Masyarakat sebagai pasien pun harus lebih aktif melakukan pengecekan sebelum mengonsumsi obat-obatan herbal dan jamu. Hal pertama yang harus dilakukan adalah mengecek nomor registrasi obat pada situs BPOM. Jika sudah terdaftar pada BPOM Arde menjelaskan, tidak mungkin kemanfaatannya dapat menyembuhkan segala penyakit seperti pada klaim kemasan. “Seharusnya jamu itu dibuat dengan dosis kecil dan harus diminum secara rutin.

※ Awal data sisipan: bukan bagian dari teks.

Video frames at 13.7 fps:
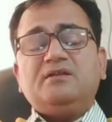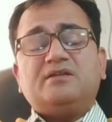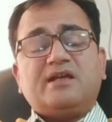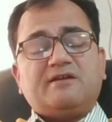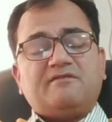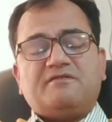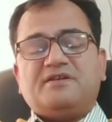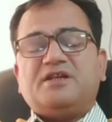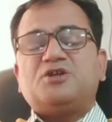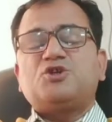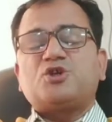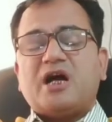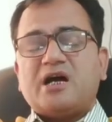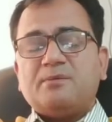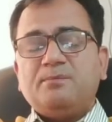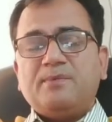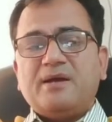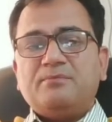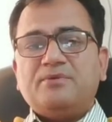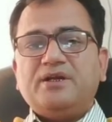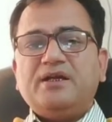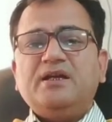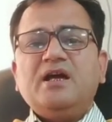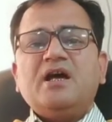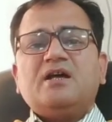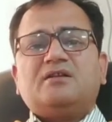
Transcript: they have a very sharp memory,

Jamu dibuat untuk menjaga tubuh tetap stabil, bukan untuk langsung menyembuhkan” jelas Arde.
“Hal yang harus dipastikan terlebih dahulu dalam pembuatan obat adalah keamanannya, baru kemanfaatannya”, Arde mengakui bahwa dalam pembuatan obat herbal dan jamu memang terdapat banyak tantangan, oleh karena itu “Hal yang harus dipastikan terlebih dahulu dalam pembuatan obat adalah keamanannya, baru kemanfaatannya”, tandasArde.